The above can be re-used every time a tree hierarchy of objects needs to be defined. The node object in the tree has to inherit from the base class with

public class MyNode : Tree<MyNode>
{
    // stuff
}

each node class knows where it is in the hierarchy, what the parent object is as well as what the children objects are. Several built in types use a tree structure, like Control or XmlElement and the above Tree<T> can be used as a base class of any type in your code.

For example, to create a hierarchy of parts where the total weight is calculated from the weight of all the children, do the following:

public class Part : Tree<Part>
{
    public static readonly Part Empty = new Part(null) { Weight=0 };
    public Part(Part parent) : base(parent) { }
    public Part Add(float weight)
    {
        return new Part(this) { Weight=weight };
    }
    public float Weight { get; set; }

    public float TotalWeight { get { return Weight+Children.Sum((part) => part.TotalWeight); } }
}

to be used as

// [Q:2.5] -- [P:4.2] -- [R:0.4]
//    \
//      - [Z:0.8]
var Q = Part.Empty.Add(2.5f);
var P = Q.Add(4.2f);
var R = P.Add(0.4f);
var Z = Q.Add(0.9f);

// 2.5+(4.2+0.4)+0.9 = 8.0
float weight = Q.TotalWeight;

Another example would in the definition of relative coordinate frames. In this case the true position of the coordinate frame depends on the positions of all the parent coordinate frames.

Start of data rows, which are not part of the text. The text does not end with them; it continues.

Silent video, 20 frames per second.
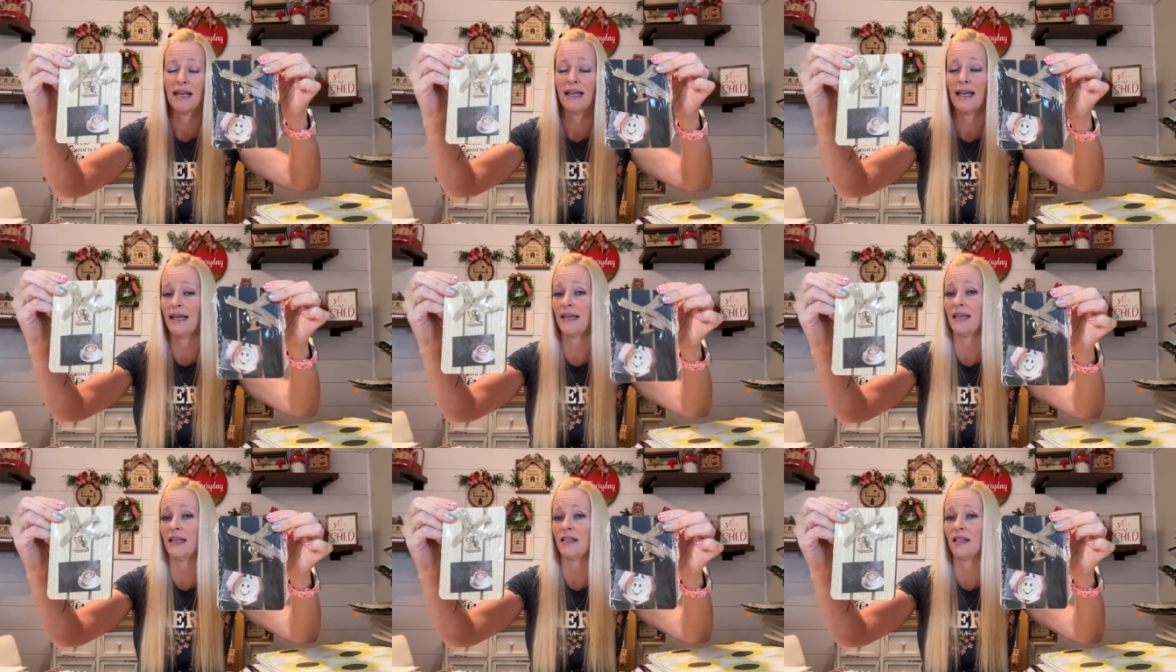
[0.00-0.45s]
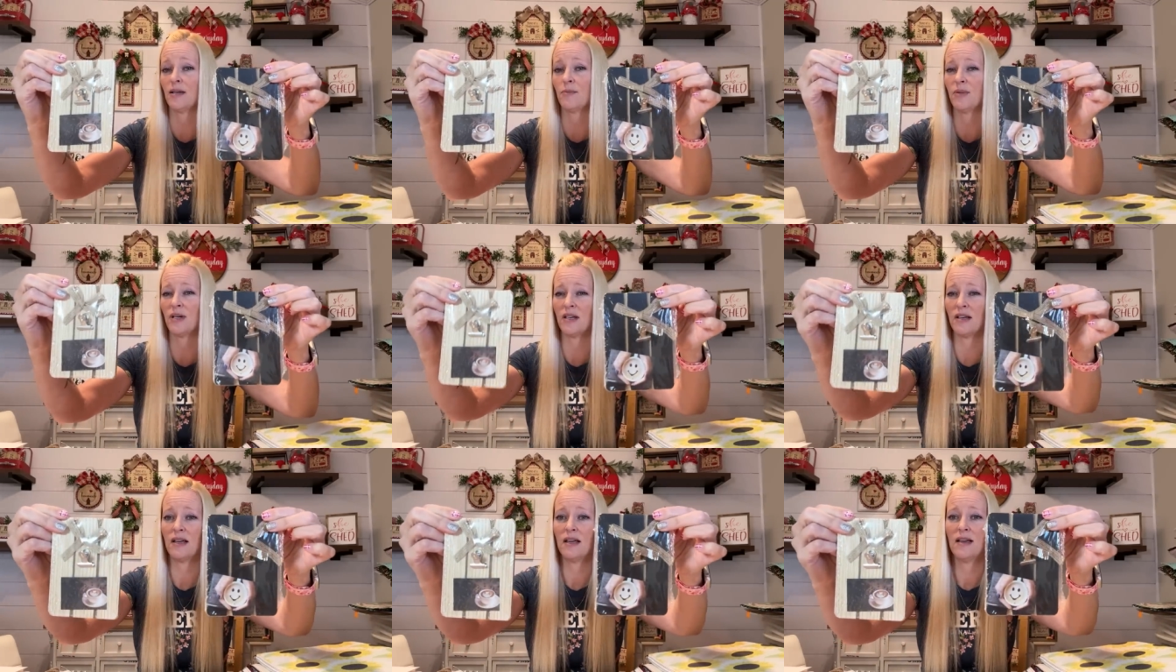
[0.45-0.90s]
anything,
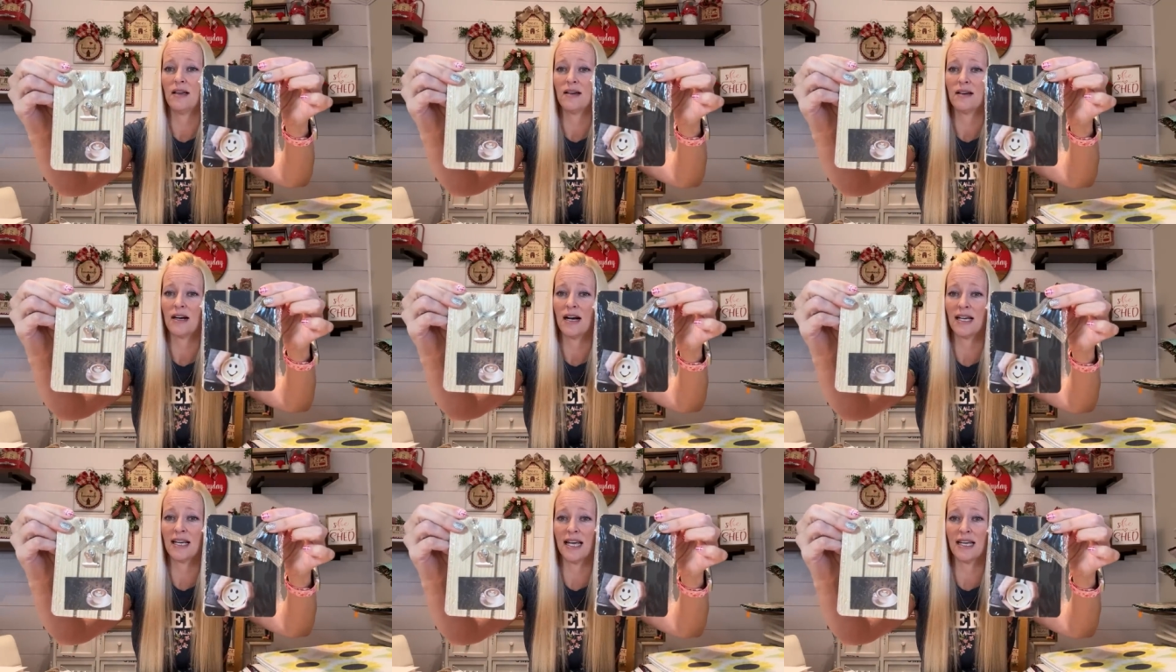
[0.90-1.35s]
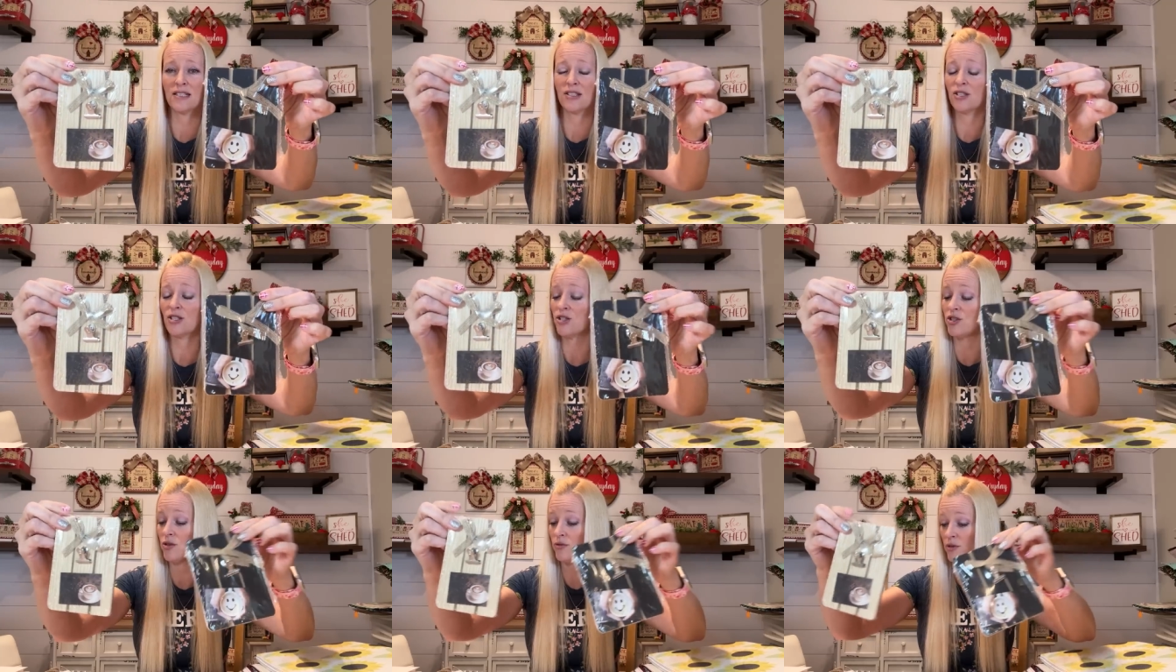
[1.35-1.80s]
but again,
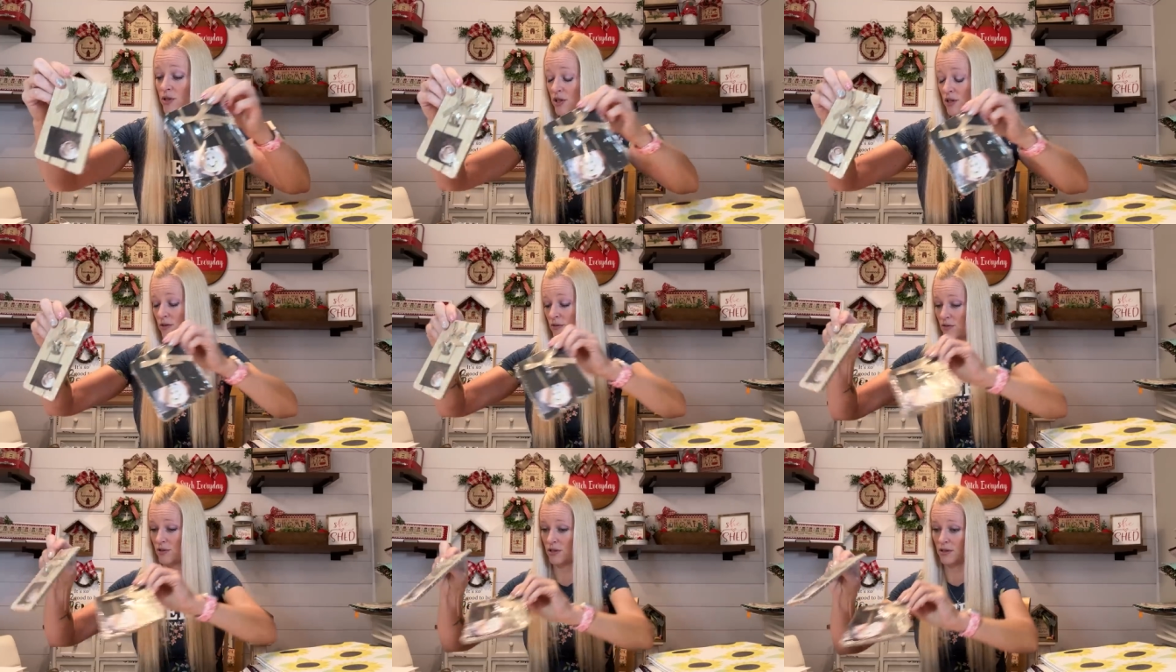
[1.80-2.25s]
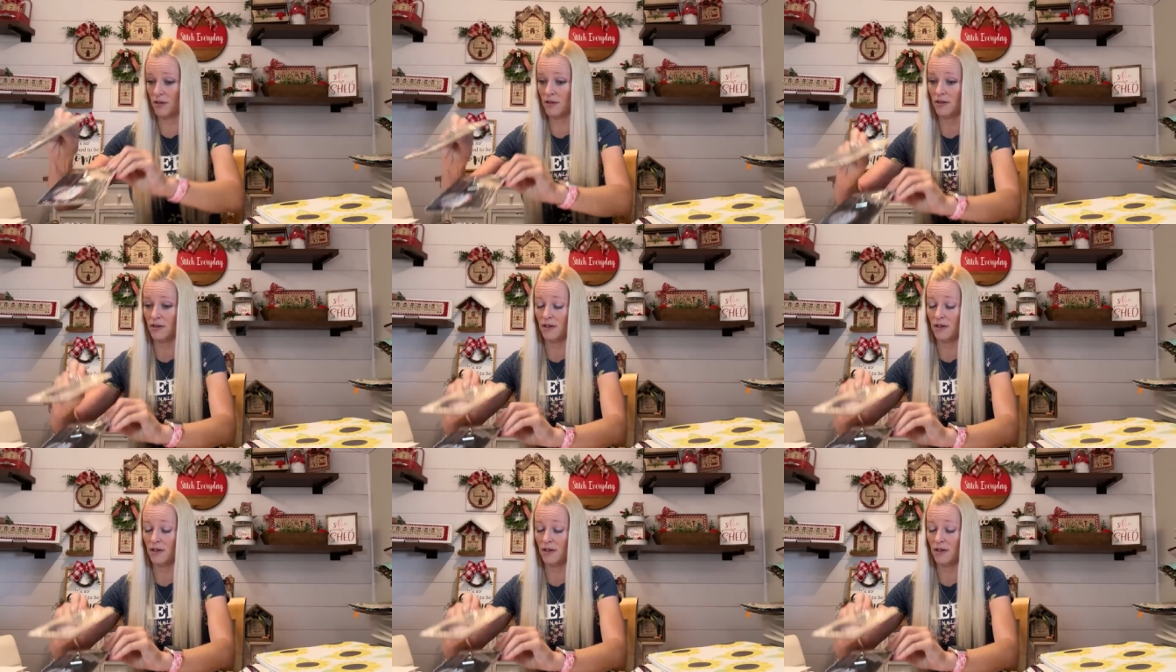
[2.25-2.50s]
so cute.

public class RelativeCoordinate : Tree<RelativeCoordinate>
{
    public static readonly RelativeCoordinate Start = new RelativeCoordinate(null, PointF.Empty) { };
    public RelativeCoordinate(RelativeCoordinate parent, PointF local_position)
        : base(parent)
    {
        this.LocalPosition=local_position;
    }
    public PointF LocalPosition { get; set; }
    public PointF GlobalPosition
    {
        get
        {
            if(IsRoot) return LocalPosition;
            var parent_pos = Parent.GlobalPosition;
            return new PointF(parent_pos.X+LocalPosition.X, parent_pos.Y+LocalPosition.Y);
        }
    }
    public float TotalDistance
    {
        get
        {
            float dist = (float)Math.Sqrt(LocalPosition.X*LocalPosition.X+LocalPosition.Y*LocalPosition.Y);
            return IsRoot ? dist : Parent.TotalDistance+dist;
        }
    }
    public RelativeCoordinate Add(PointF local_position)
    {
        return new RelativeCoordinate(this, local_position);
    }
    public RelativeCoordinate Add(float x, float y)
    {
        return Add(new PointF(x, y));
    }
}

to be used as

// Define the following coordinate system hierarchy
//
// o--> [A1] --+--> [B1] -----> [C1]
//             |     
//             +--> [B2] --+--> [C2]
//                         |
//                         +--> [C3]

var A1 = RelativeCoordinate.Start;
var B1 = A1.Add(100, 20);
var B2 = A1.Add(160, 10);

var C1 = B1.Add(120, -40);
var C2 = B2.Add(80, -20);
var C3 = B2.Add(60, -30);

double dist1 = C1.TotalDistance;

# Syntax

  • class DerivedClass : BaseClass
  • class DerivedClass : BaseClass, IExampleInterface
  • class DerivedClass : BaseClass, IExampleInterface, IAnotherInterface

# Remarks

Classes can inherit directly from only one class, but (instead or at the same time) can implement one or more interfaces.

Structs can implement interfaces but cannot explicitly inherit from any type. They implicitly inherit from System.ValueType, which in turn inherits directly from System.Object.

Static classes cannot (opens new window) implement interfaces.